Annual water conservation conference held at University of Arizona, experts share policies to increase water security
TUCSON, Ariz. (13 News) - Policy and conservation experts gathered at the University of Arizona for the Water Resource Research Center’s annual conference, called “What can we do? Solutions to Arizona’s Water Challenges.”
Water sources like the Colorado River, which provides drinking water to tens of millions of people and irrigation to millions of acres of farmland, have decreased by over 30% in recent years, making conservation more pressing.
Attendees and experts from southern Arizona to California gathered to discuss water conservation and issues that come with it. Issues like information gaps in staffing capacity in some water markets make water exchange partnerships challenging.
Richael Young, a senior economist, presented the idea of clearinghouses that help record and scale the water being exchanged between parties.
“The idea behind a clearinghouse,” Young says, “is that it can help with addressing some of those issues, making more accessible, especially to cities that may not have the same kind of resources that cities like Phoenix or Tucson have.”
One example of a current water exchange is the exchange between Phoenix and Tucson, where each city exchanges water based on need and other factors.
But while some areas have a plan for water in place, others are struggling to reach a healthy and viable water level.
Gov. Stephen Roe Lewis of the Gila River Indian Community says his community has been in a drought for over 1200 years due to over-allocation of water sources and climate change, and it is now reaching dangerously low water levels.
Conferences like these, he says, are crucial.

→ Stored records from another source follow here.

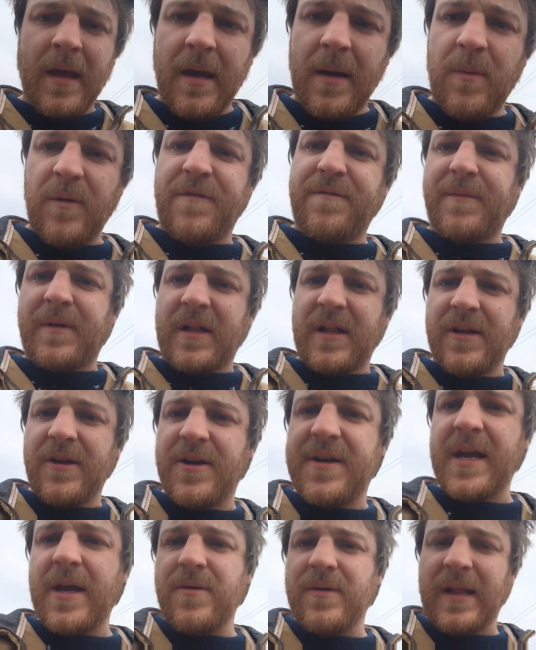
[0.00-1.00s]
we've
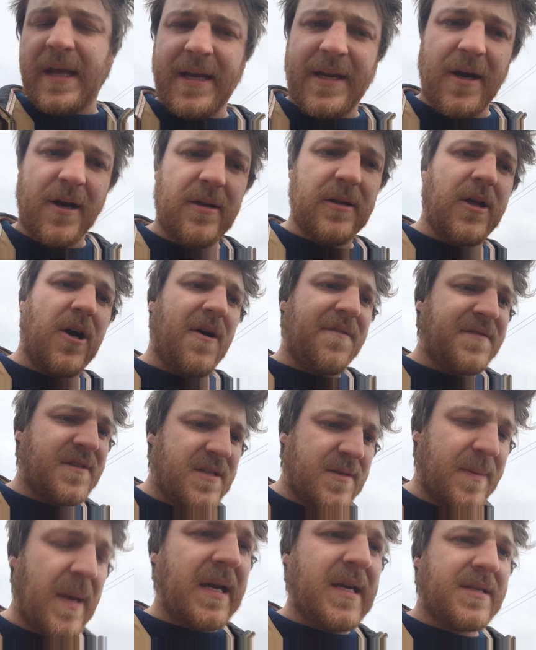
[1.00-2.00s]
cleared out like our loft
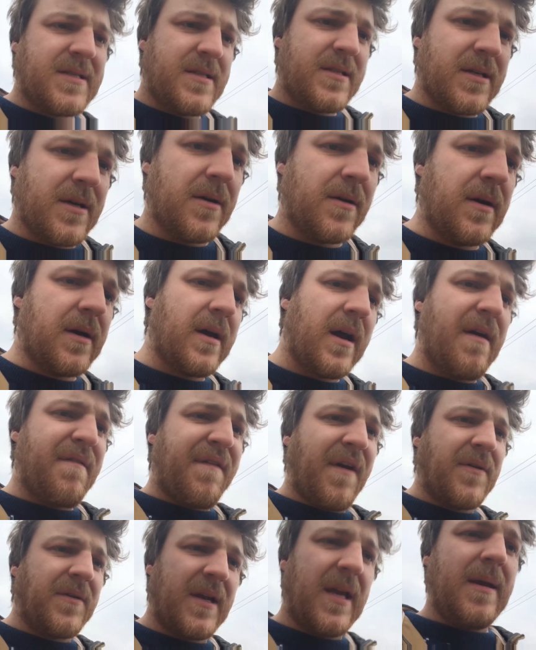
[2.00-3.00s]
space, so I
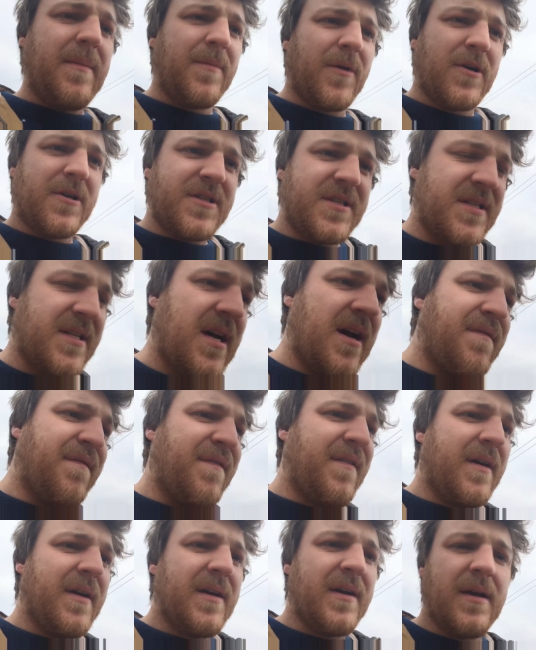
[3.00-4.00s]
found a heap more
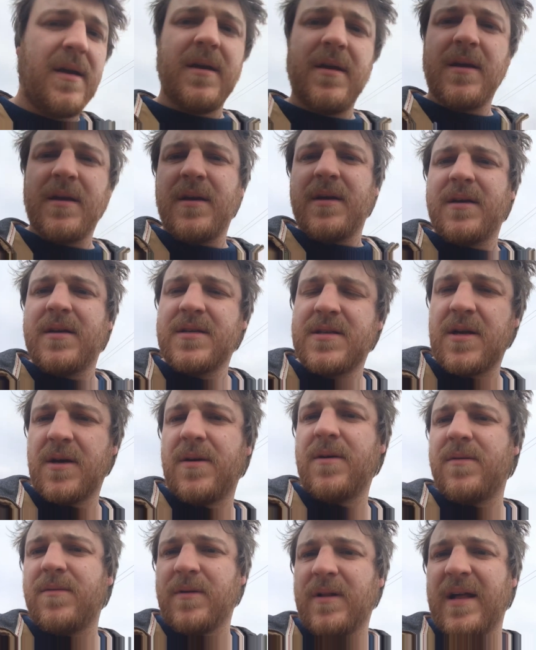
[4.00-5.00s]
stuff.
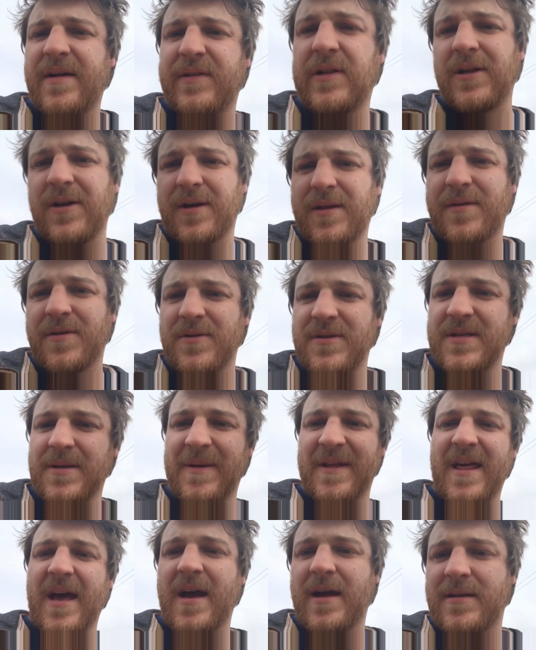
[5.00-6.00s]
So we'll have a look through some
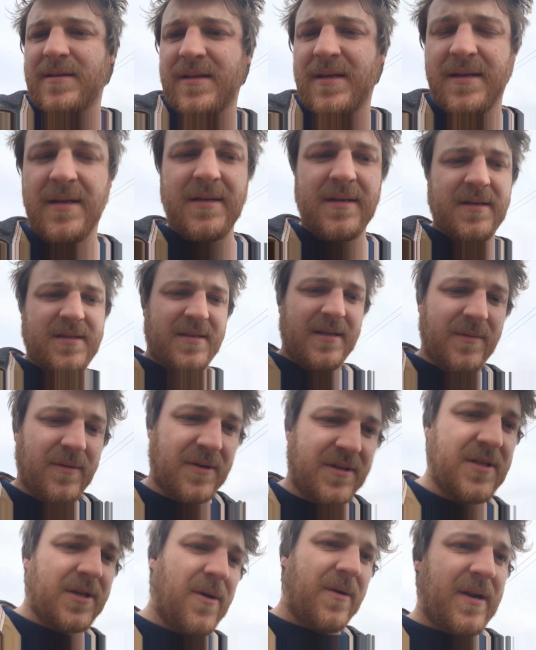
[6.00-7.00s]
of that and see
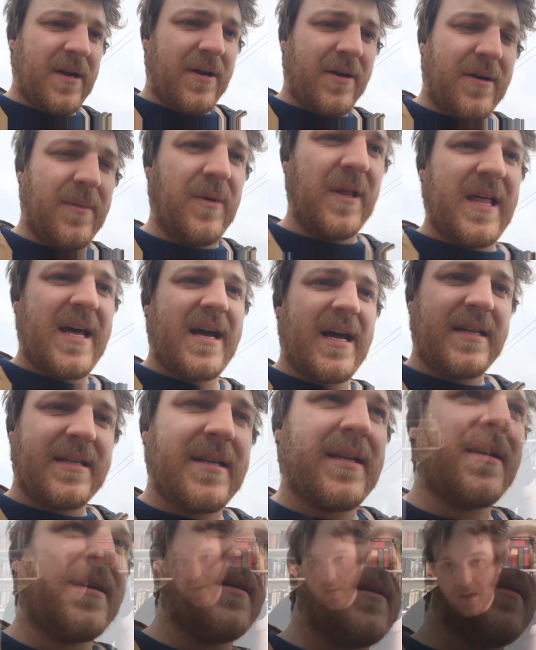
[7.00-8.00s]
what's going on with that.
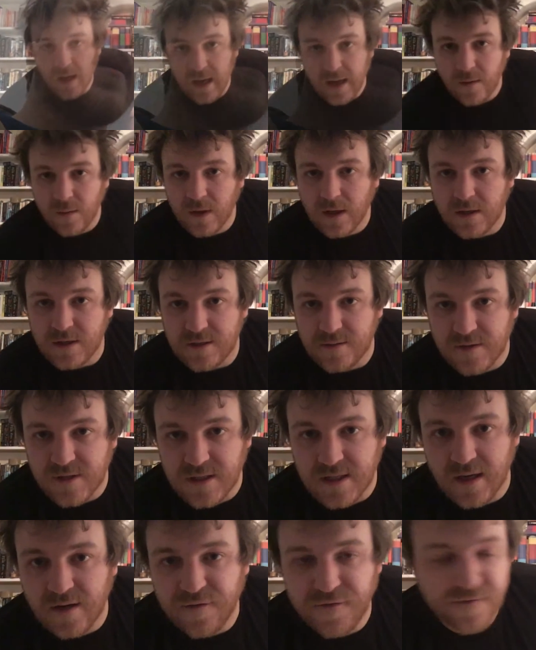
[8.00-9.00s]
Okay, we got some
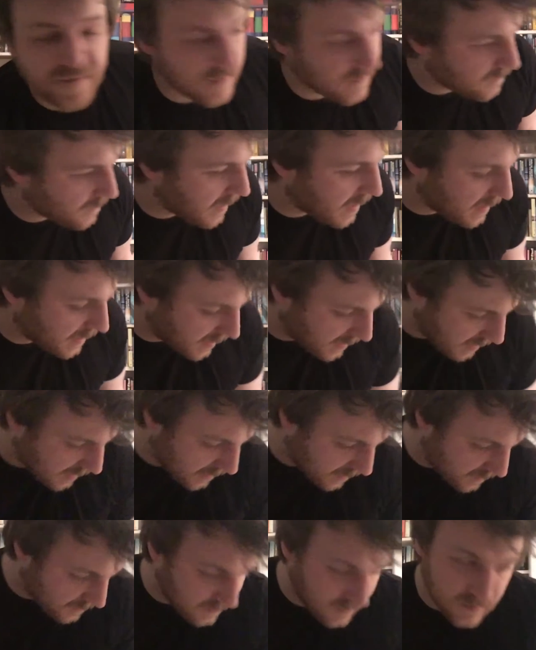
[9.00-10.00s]
stuff
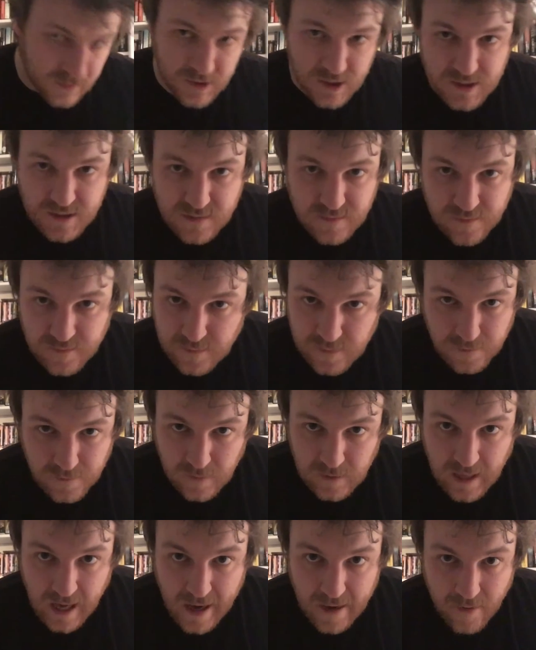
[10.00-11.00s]
just
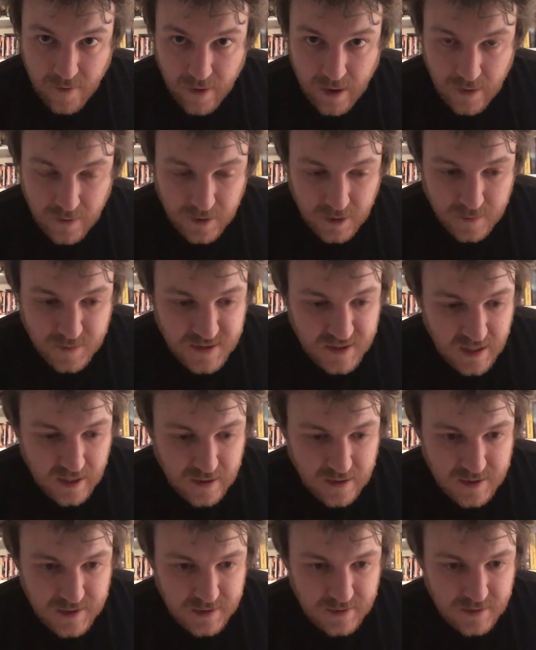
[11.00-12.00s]
lying around
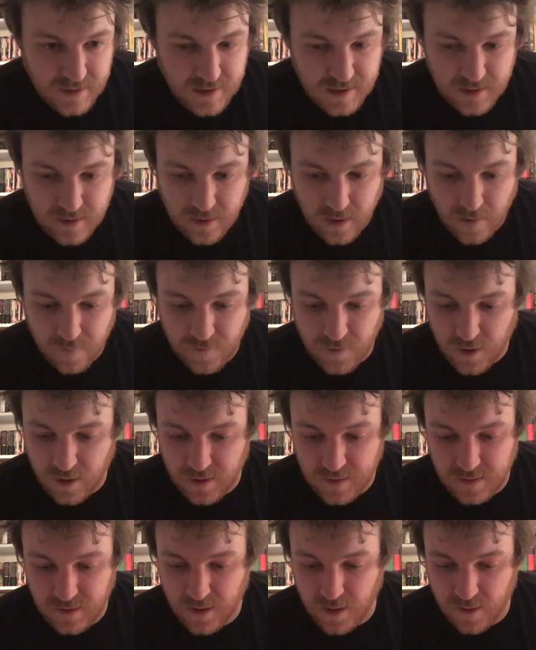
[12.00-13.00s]
upstairs. I've
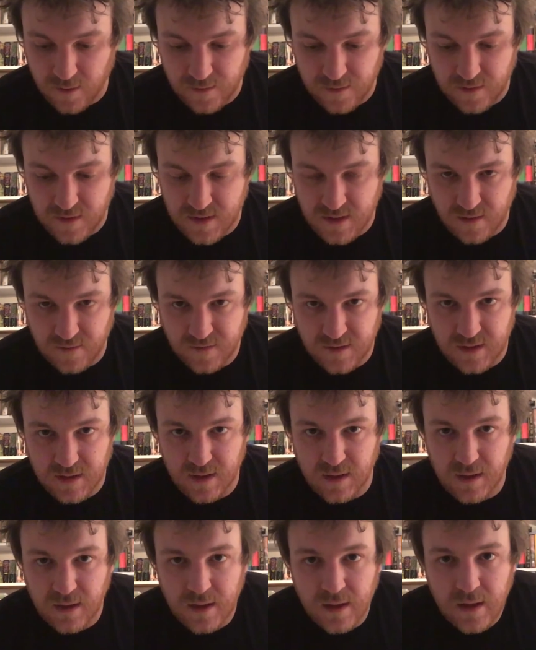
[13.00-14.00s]
got to go through stuff
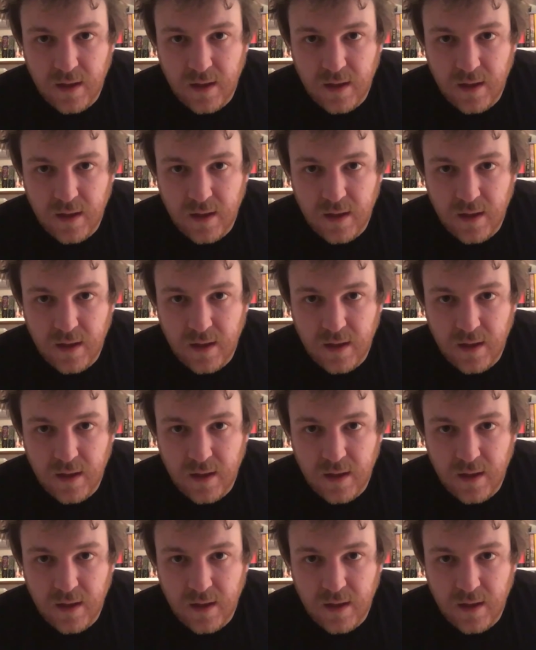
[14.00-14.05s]
to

“For the community, this is who we are, as the O’odham and Piipaash people. This is in our blood, being water protectors and being good stewards of the water,” said Gov. Lewis.
“We’re in very critical times and it takes a cooperative and respectful approach to chart our path, both here in Arizona and also throughout the basin.”
The water conference comes as the University of Arizona and the Universities of Southern California and Nevada received million-dollar grants for the Consortium of Potable Water Reuse.
The three schools will focus on how to reuse water that may otherwise have gone to waste.